* EXERCISE DETAILS *
A faithful copy of all the records is needed, with the pictures omitted.

======== DATASET RECORDS ========

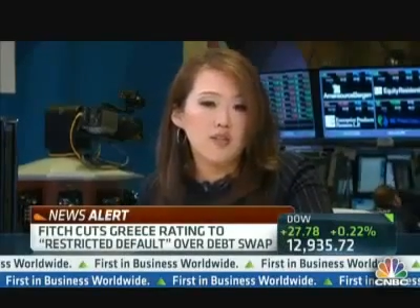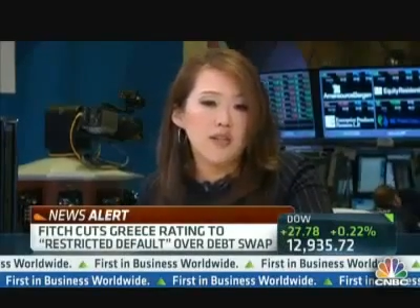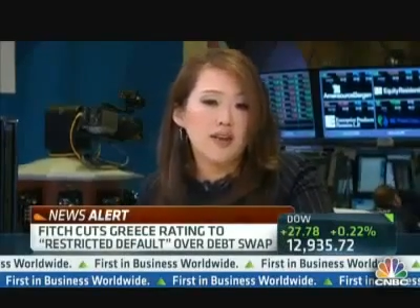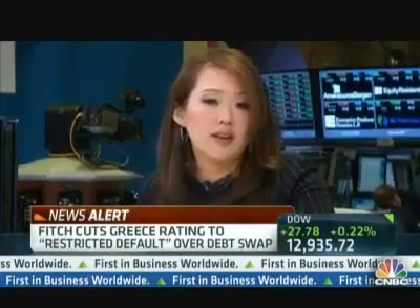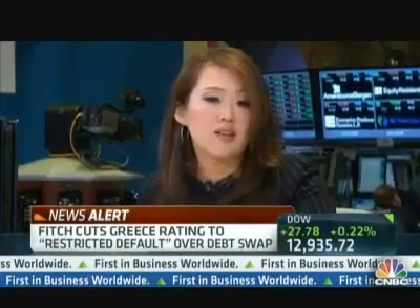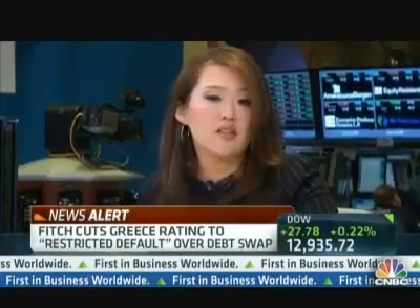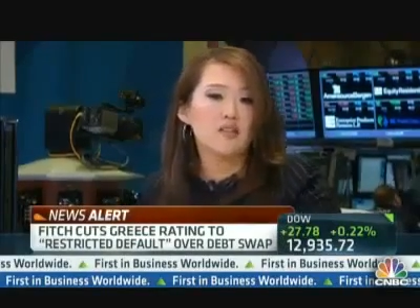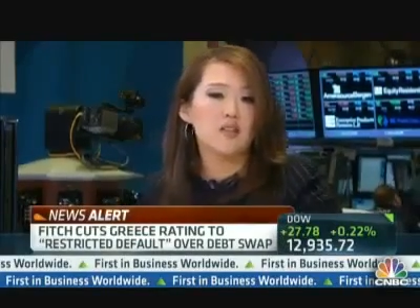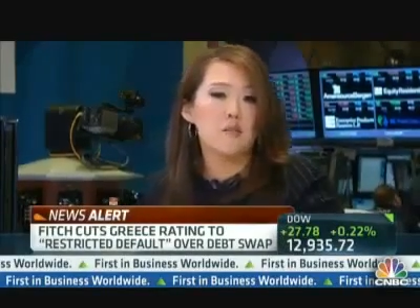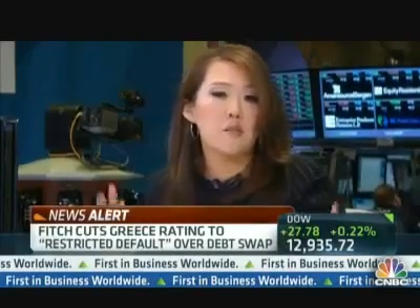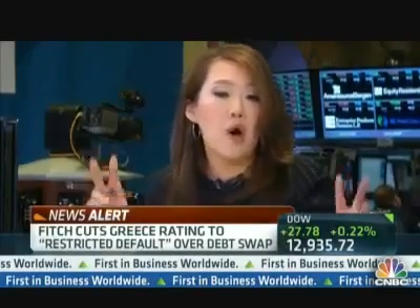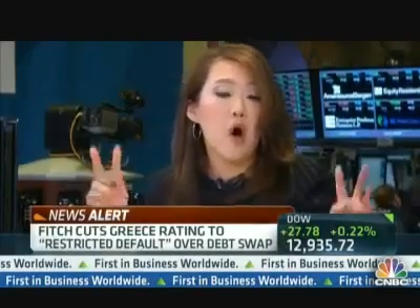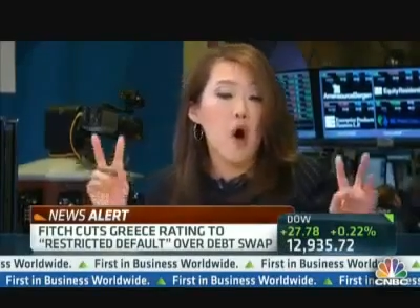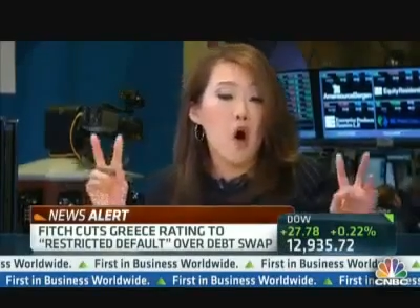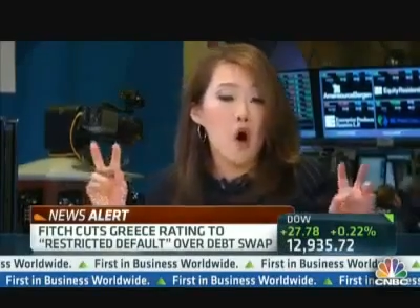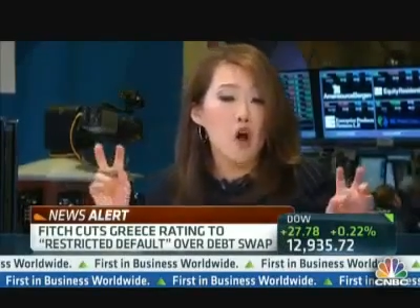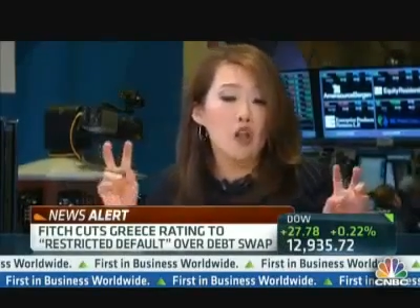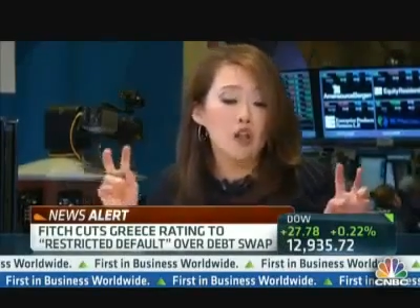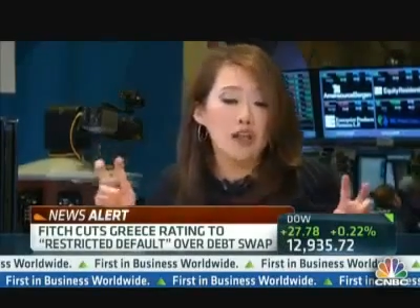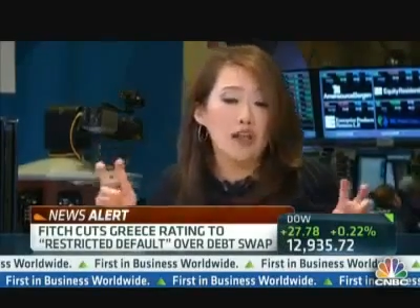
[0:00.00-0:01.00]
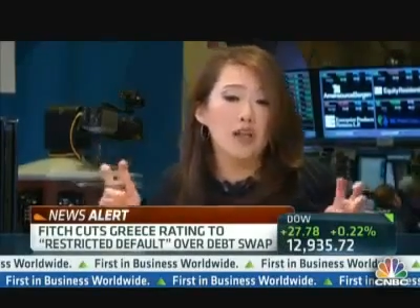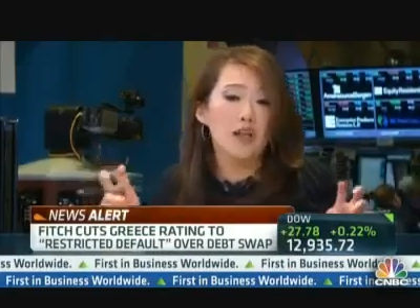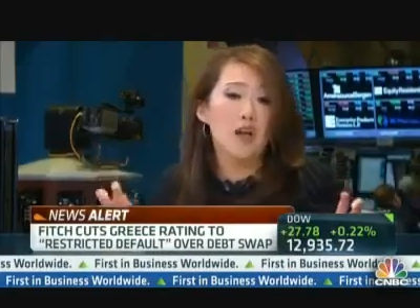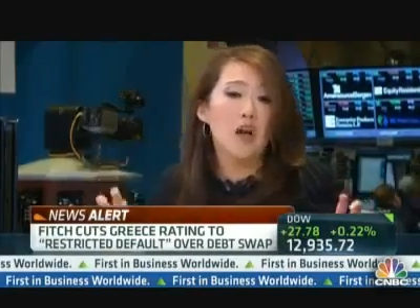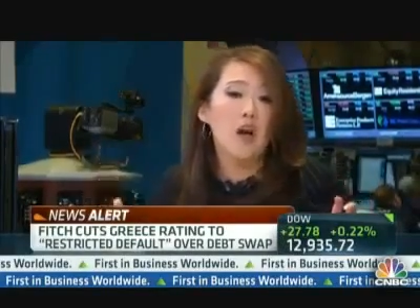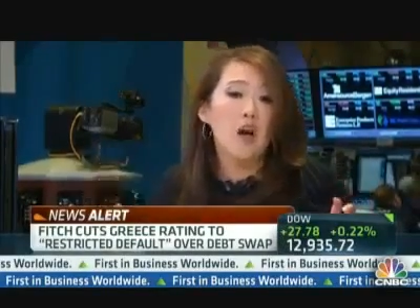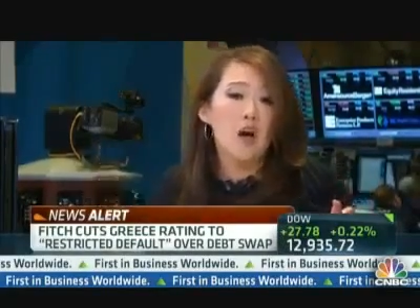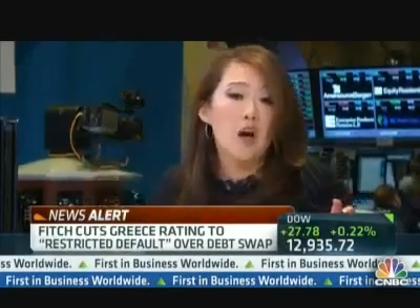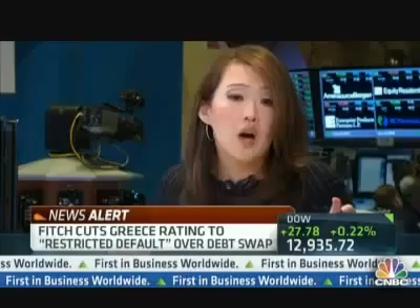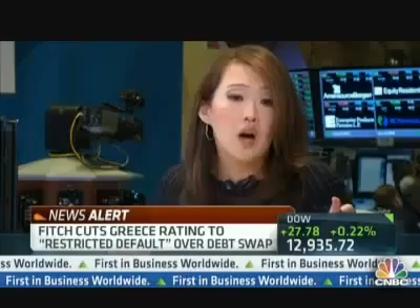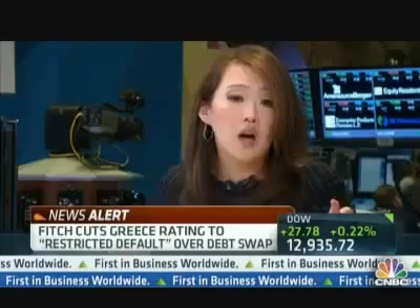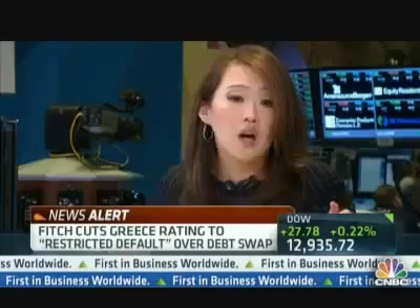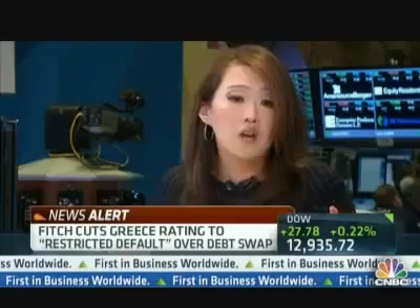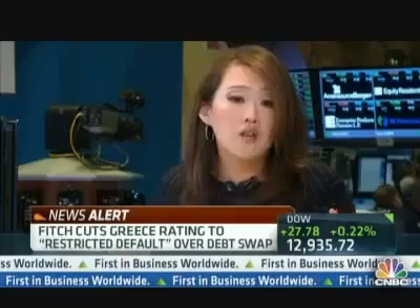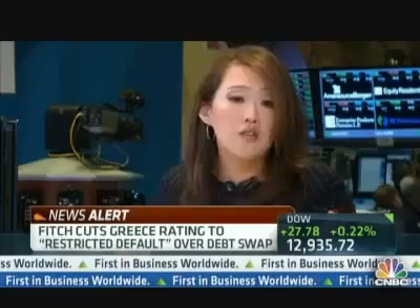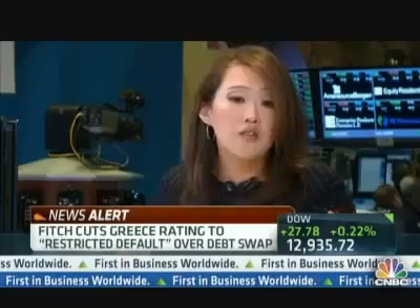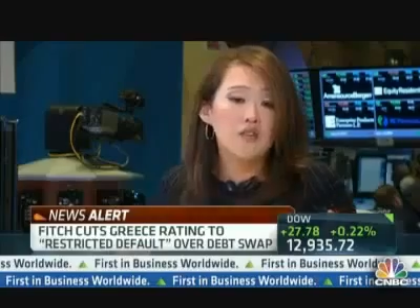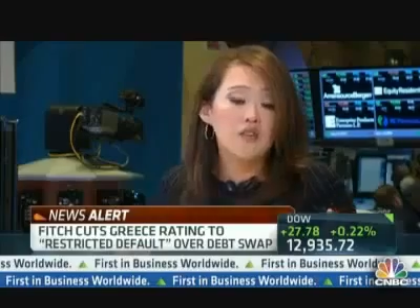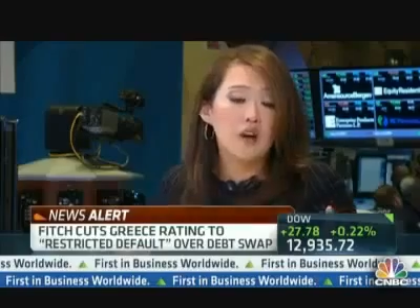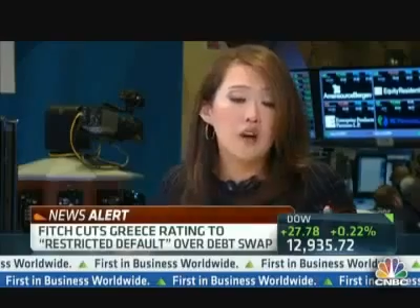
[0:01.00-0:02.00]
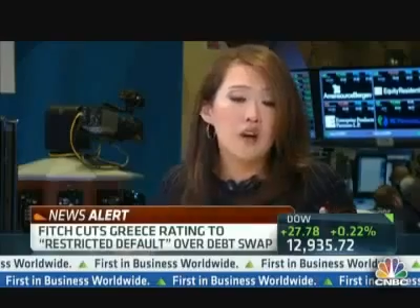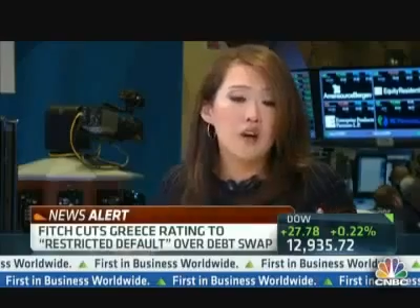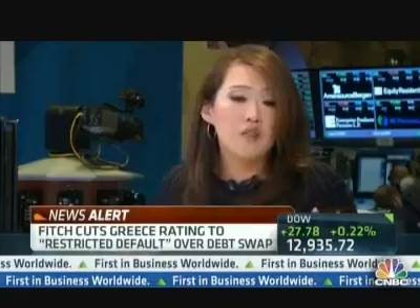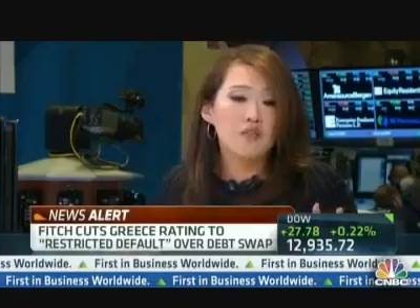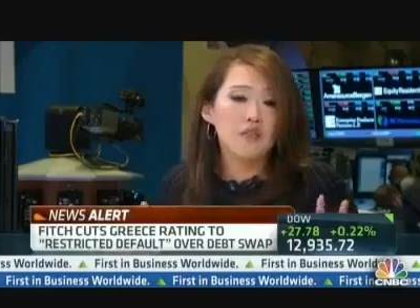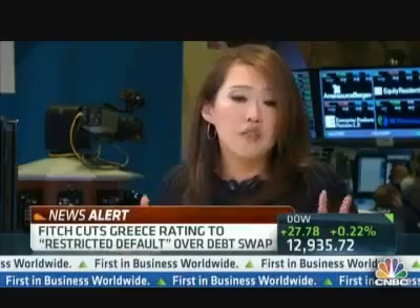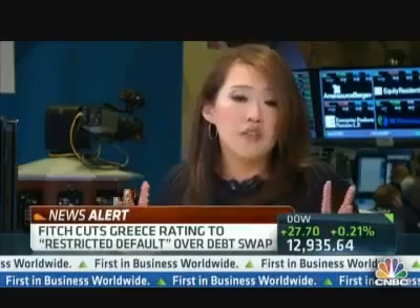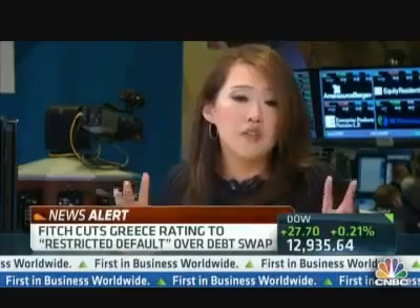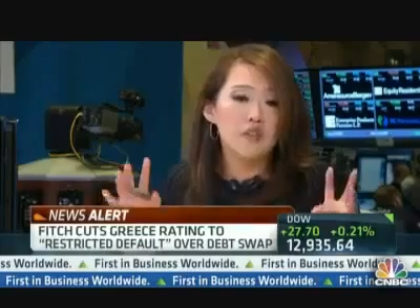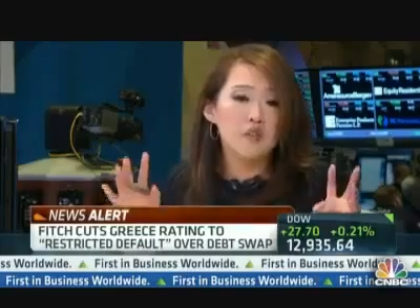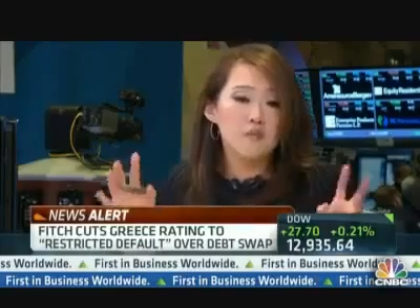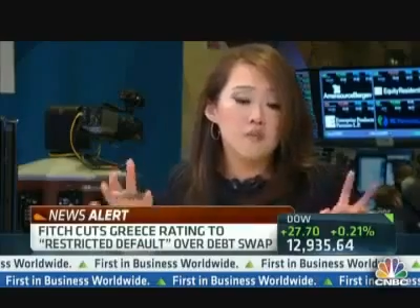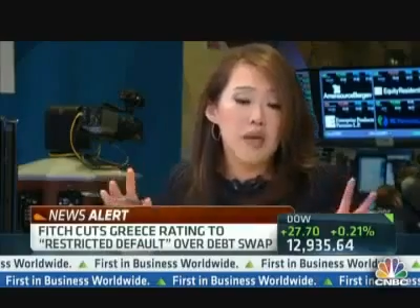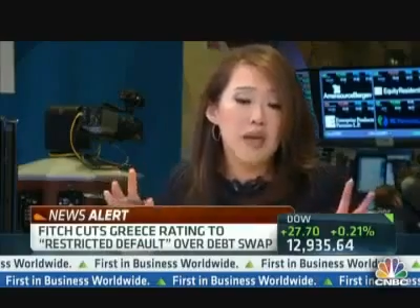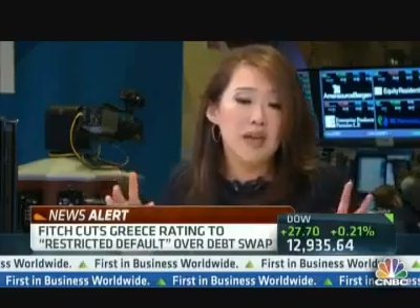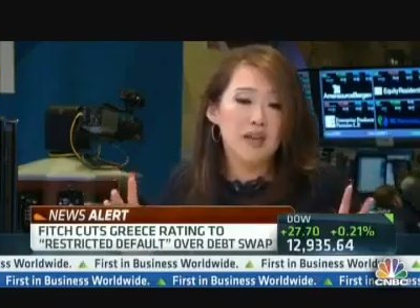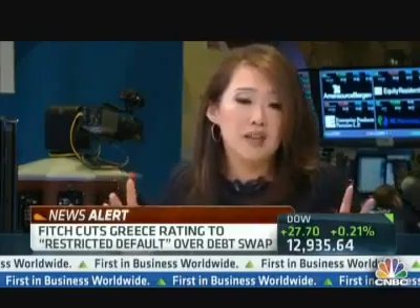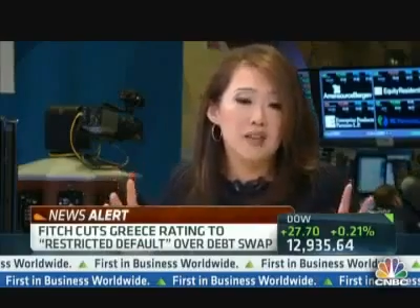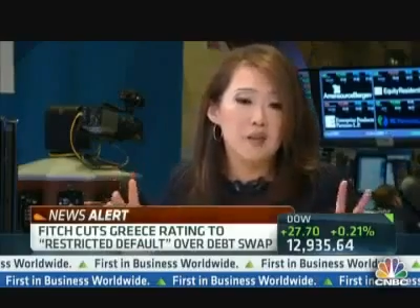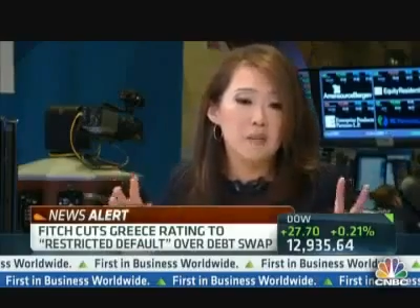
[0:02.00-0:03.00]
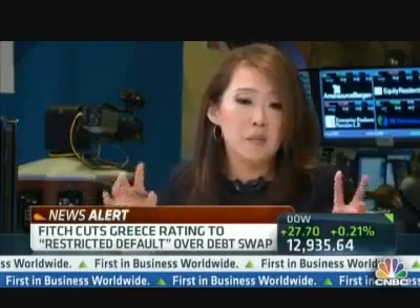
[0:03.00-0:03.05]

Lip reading: And that is the palling of the debate,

========

* SOLUTION FOR THIS EXERCISE *
[0:00.00-0:01.00]
[0:01.00-0:02.00]
[0:02.00-0:03.00]
[0:03.00-0:03.05]

Lip reading: And that is the palling of the debate,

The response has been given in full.